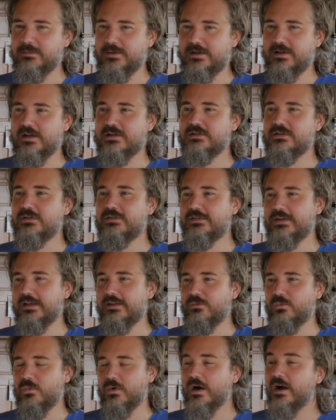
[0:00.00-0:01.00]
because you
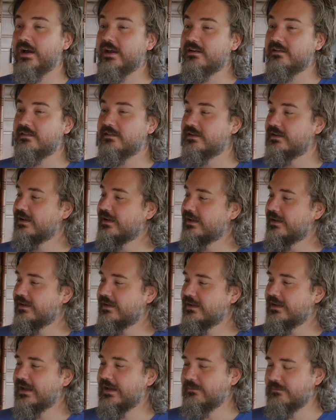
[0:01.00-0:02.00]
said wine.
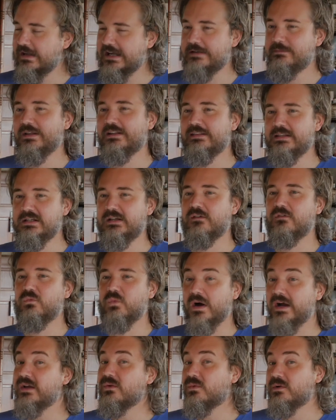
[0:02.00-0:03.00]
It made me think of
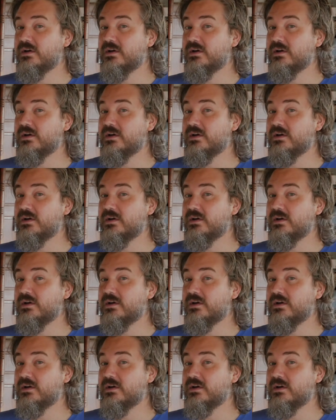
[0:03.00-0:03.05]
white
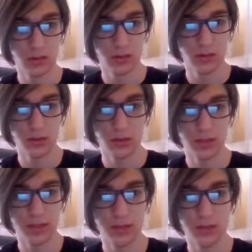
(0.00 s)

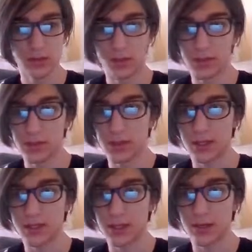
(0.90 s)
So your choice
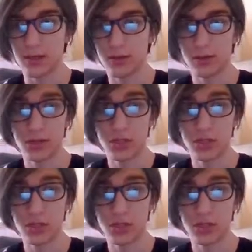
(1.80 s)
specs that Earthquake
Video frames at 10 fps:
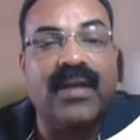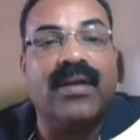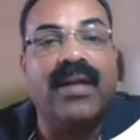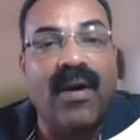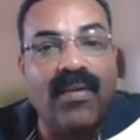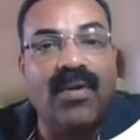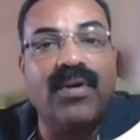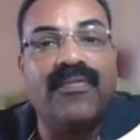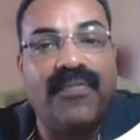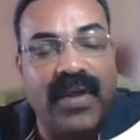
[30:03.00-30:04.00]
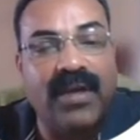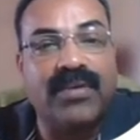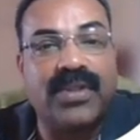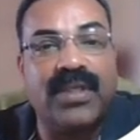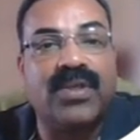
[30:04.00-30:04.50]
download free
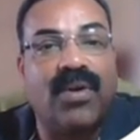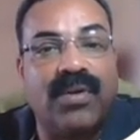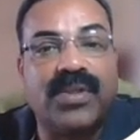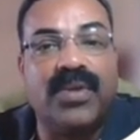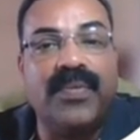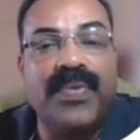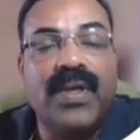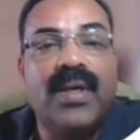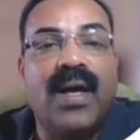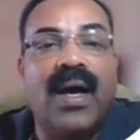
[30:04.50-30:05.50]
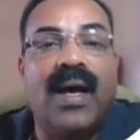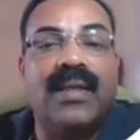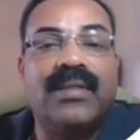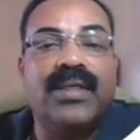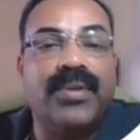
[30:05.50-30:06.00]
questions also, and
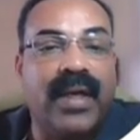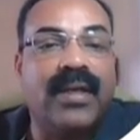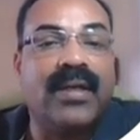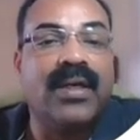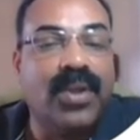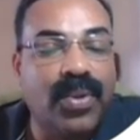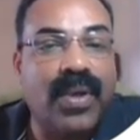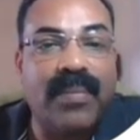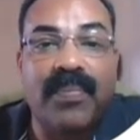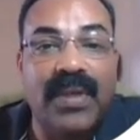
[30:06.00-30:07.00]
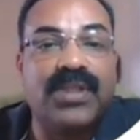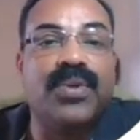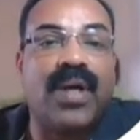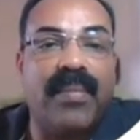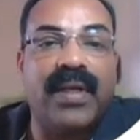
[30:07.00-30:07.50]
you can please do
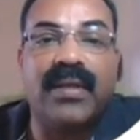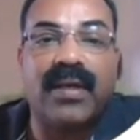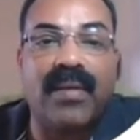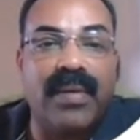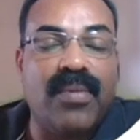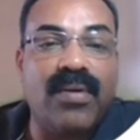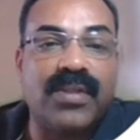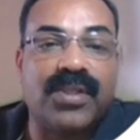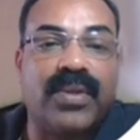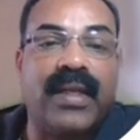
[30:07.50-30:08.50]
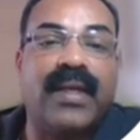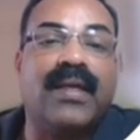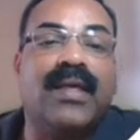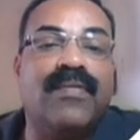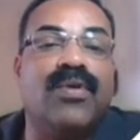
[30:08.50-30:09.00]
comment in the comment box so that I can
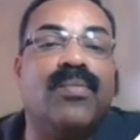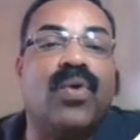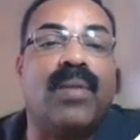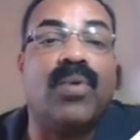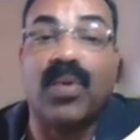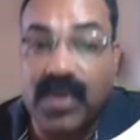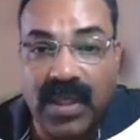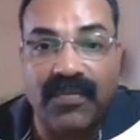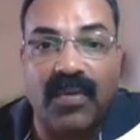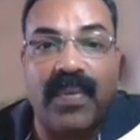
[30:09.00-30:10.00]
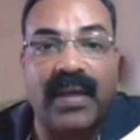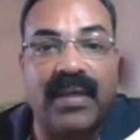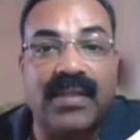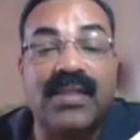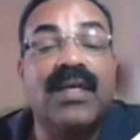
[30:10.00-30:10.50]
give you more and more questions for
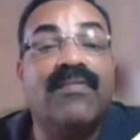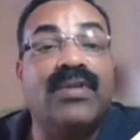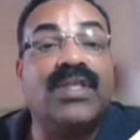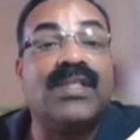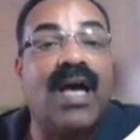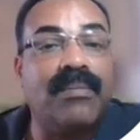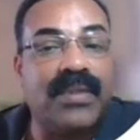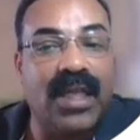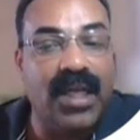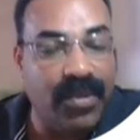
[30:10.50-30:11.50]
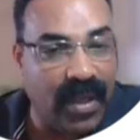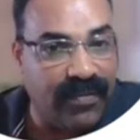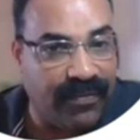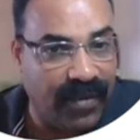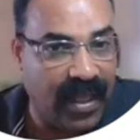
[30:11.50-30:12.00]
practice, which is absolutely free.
++++++++
• **Exercise prompt**: The lines to return run from the line containing "[0:02.00-0:03.00]" through the last line of the records. Give them exactly, omitting pictures.

• **Answer box**:
[0:02.00-0:03.00]
It made me think of
[0:03.00-0:03.05]
white
(0.00 s)

(0.90 s)
So your choice
(1.80 s)
specs that Earthquake
Video frames at 10 fps:
[30:03.00-30:04.00]
[30:04.00-30:04.50]
download free
[30:04.50-30:05.50]
[30:05.50-30:06.00]
questions also, and
[30:06.00-30:07.00]
[30:07.00-30:07.50]
you can please do
[30:07.50-30:08.50]
[30:08.50-30:09.00]
comment in the comment box so that I can
[30:09.00-30:10.00]
[30:10.00-30:10.50]
give you more and more questions for
[30:10.50-30:11.50]
[30:11.50-30:12.00]
practice, which is absolutely free.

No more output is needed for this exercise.